### GIVEN RECORDS
****************
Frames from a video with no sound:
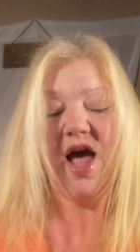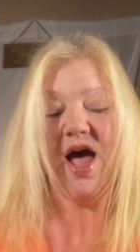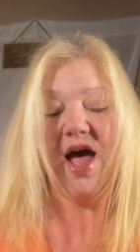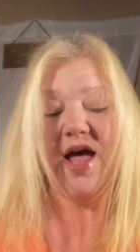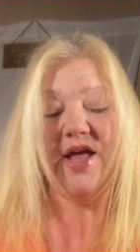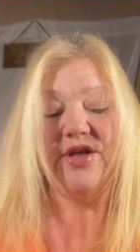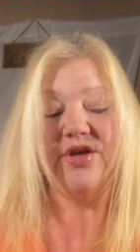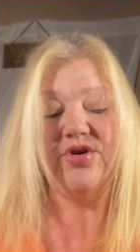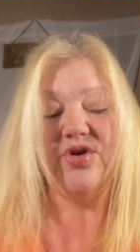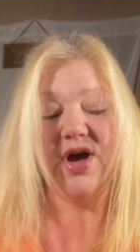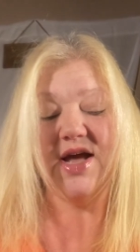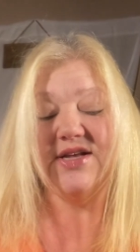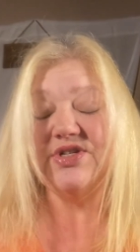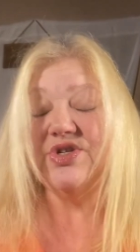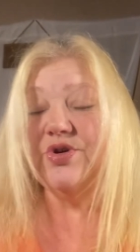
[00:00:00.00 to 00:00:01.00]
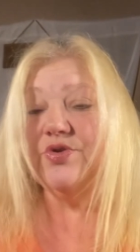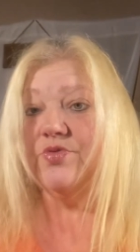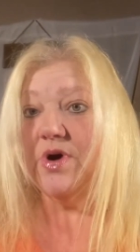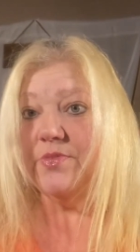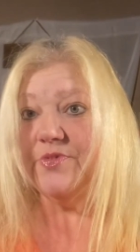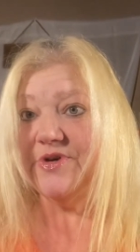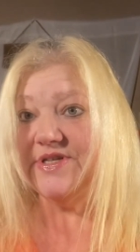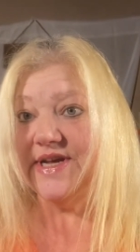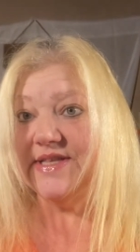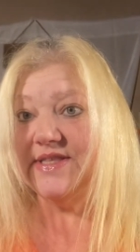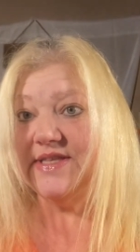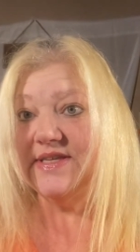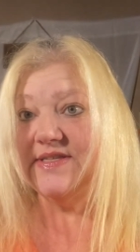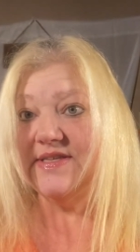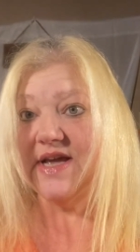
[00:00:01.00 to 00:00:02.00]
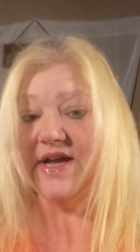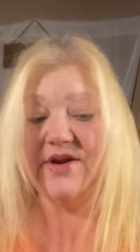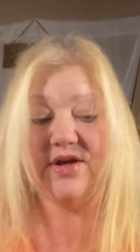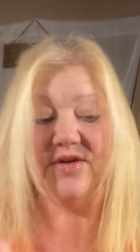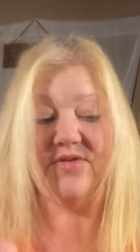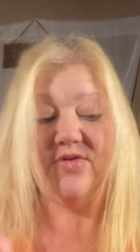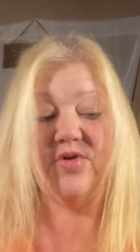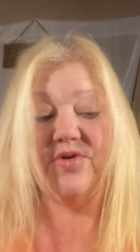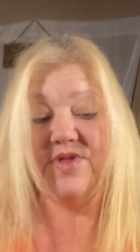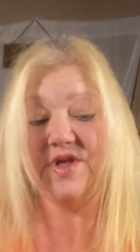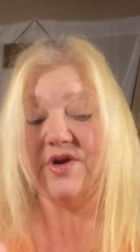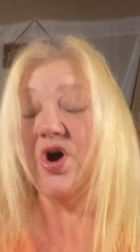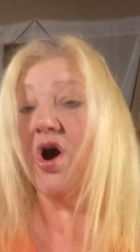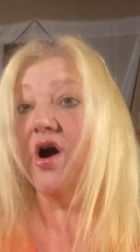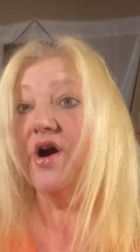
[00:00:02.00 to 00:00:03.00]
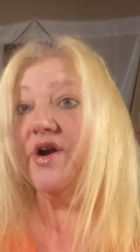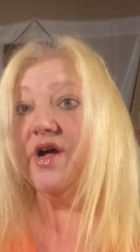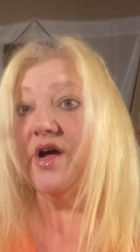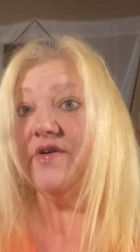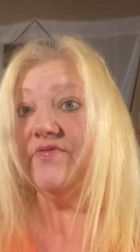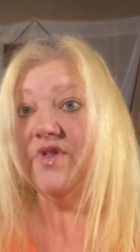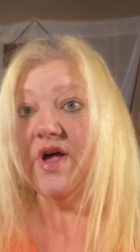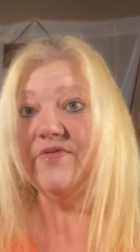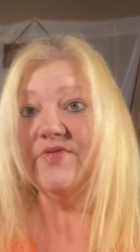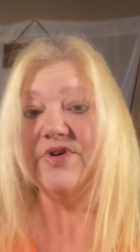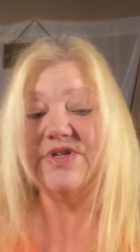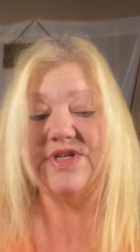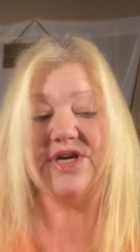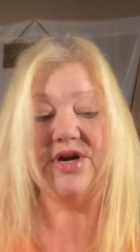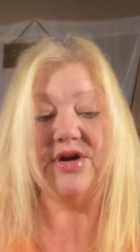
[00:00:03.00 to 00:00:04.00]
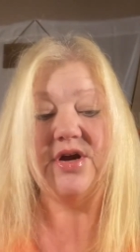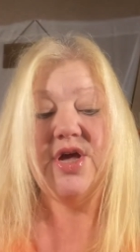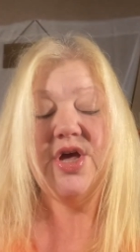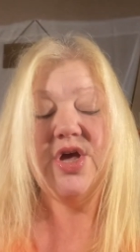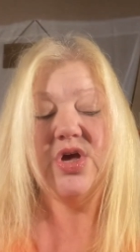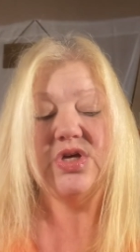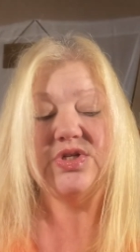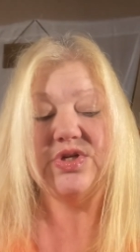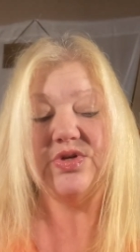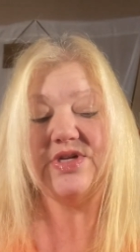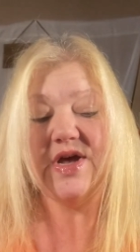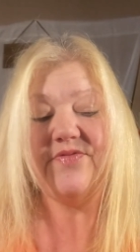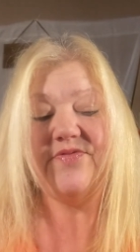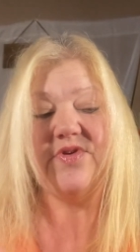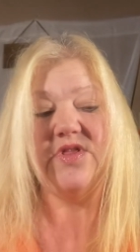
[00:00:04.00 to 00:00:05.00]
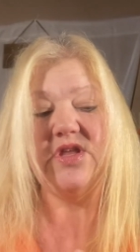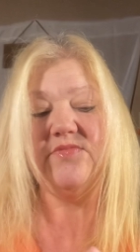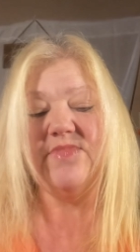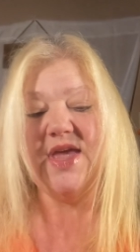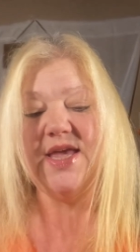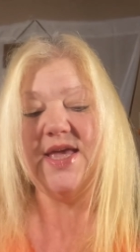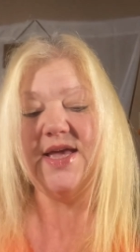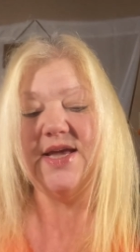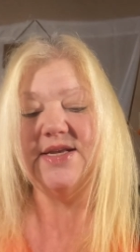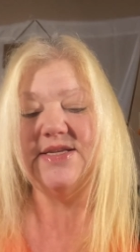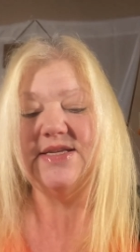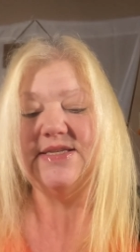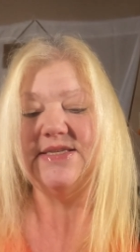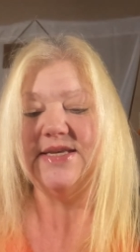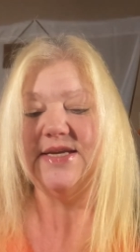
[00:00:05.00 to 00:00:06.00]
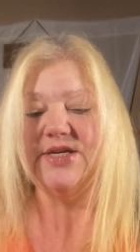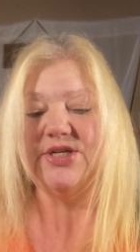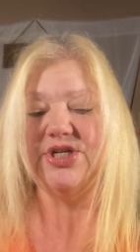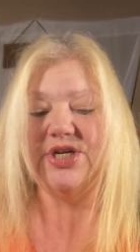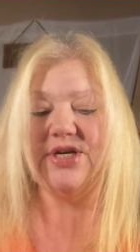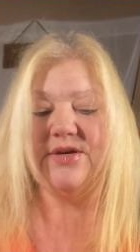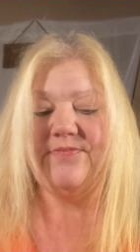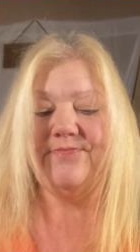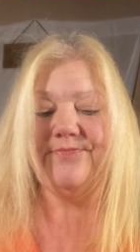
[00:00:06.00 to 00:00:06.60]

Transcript: Uh, you guys do represent the sign or the card of lovers here. So definitely making a decision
****************
### REQUIRED ACTION
Leaving aside every picture, transcribe exactly the lines that run from the one with "[00:00:04.00 to 00:00:05.00]" to the close of the listing above.

### RESULT
[00:00:04.00 to 00:00:05.00]
[00:00:05.00 to 00:00:06.00]
[00:00:06.00 to 00:00:06.60]

Transcript: Uh, you guys do represent the sign or the card of lovers here. So definitely making a decision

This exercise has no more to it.